Saturday, December 12, 2015

Avenue of Mysteries

You can’t really rush through a John Irving book. There’s so much detail and so much richness to his storytelling that you really have to take your time or you’ll miss so much. And that’s why this review is so, so, so very late. I received an advance copy of Avenue of Mysteries from the publisher in exchange for an honest review. Typically I like to have the review up on the day the book publishes, but for this book I just had to take my time.

I’ll start by saying that this isn’t Irving’s best book. The well-developed settings and characters typical of Irving are there, but there's a flatness to the story as a whole that disappointed me. That said, even a flat book by John Irving is a good book. It’s just not a great book. It’s three stars where I expected five.

Avenue of Mysteries is the story of Juan Diego Guerrero, a writer who seems equally transfixed by events from his past and the correct dosages of his betablockers and Viagra. The story is told half in the present, half in the past, in a way I’ve always thought of as inside out. There’s no straightforward, chronological order to the telling - we flip back and forth from the present to the past without warning. At times the story is confusing and repetitive because of the almost heavy-handed foreshadowing used in the scenes set in the past. By the time events happen, we’re almost tired of hearing about them - at times it seems Irving was tired of writing of them too.

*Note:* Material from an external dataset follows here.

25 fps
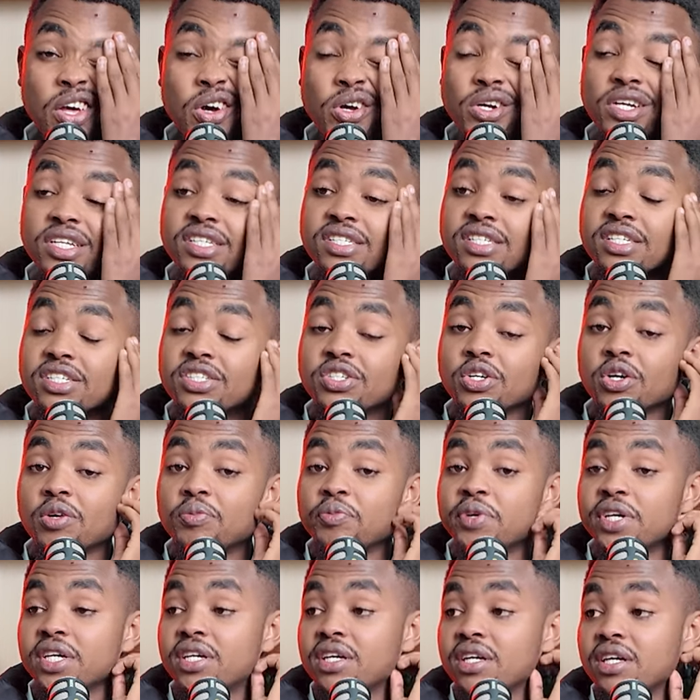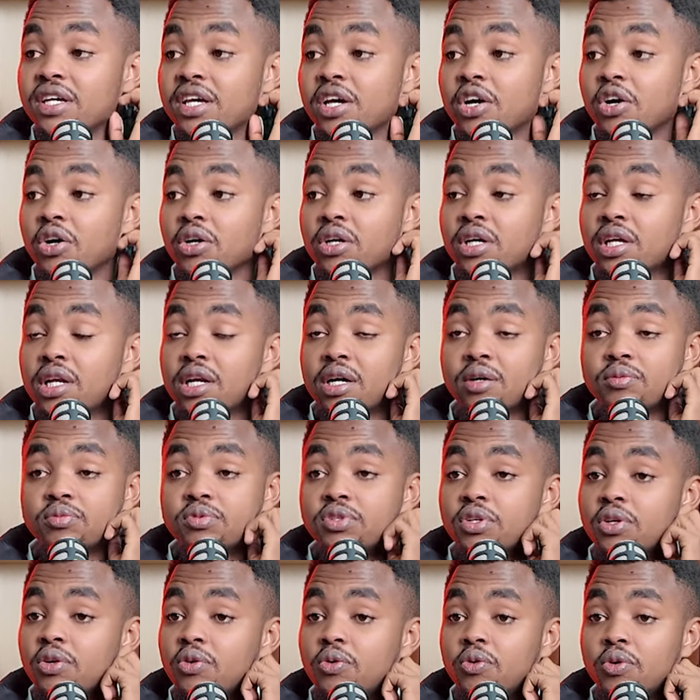are just off as a team. Leo kila
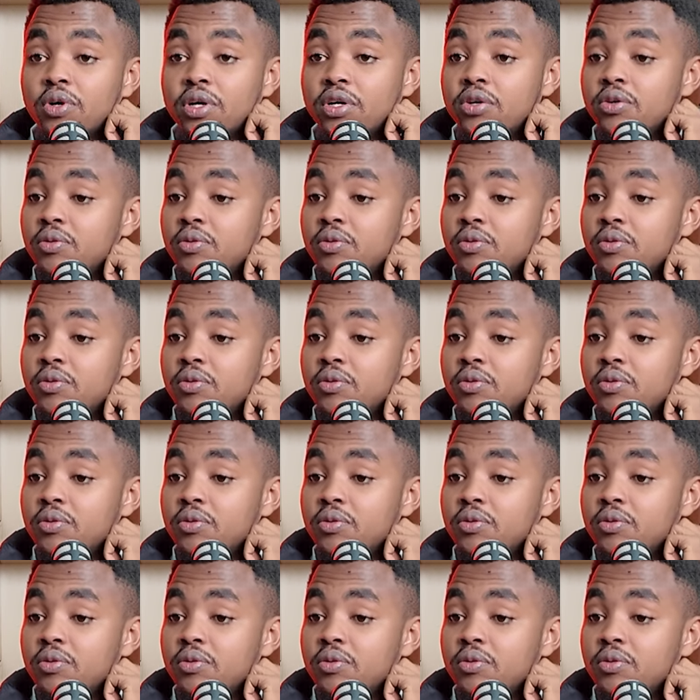mtu alikuwa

We are teased about what happened to Lupe, Juan Diego’s sister, throughout the entire book. And then when we finally found out, the scene feels glossed over, the details hazy. The entire novel has an almost dreamlike quality, which I suppose was deliberate and supposed to reflect the dreamlike state Juan Diego seems to be in throughout the story.

I’d recommend this one for existing fans of Irving and his style of story-telling, but I wouldn’t recommend it as anyone’s introduction to him for fear it would put them off and they’d end up missing out on his other, better novels.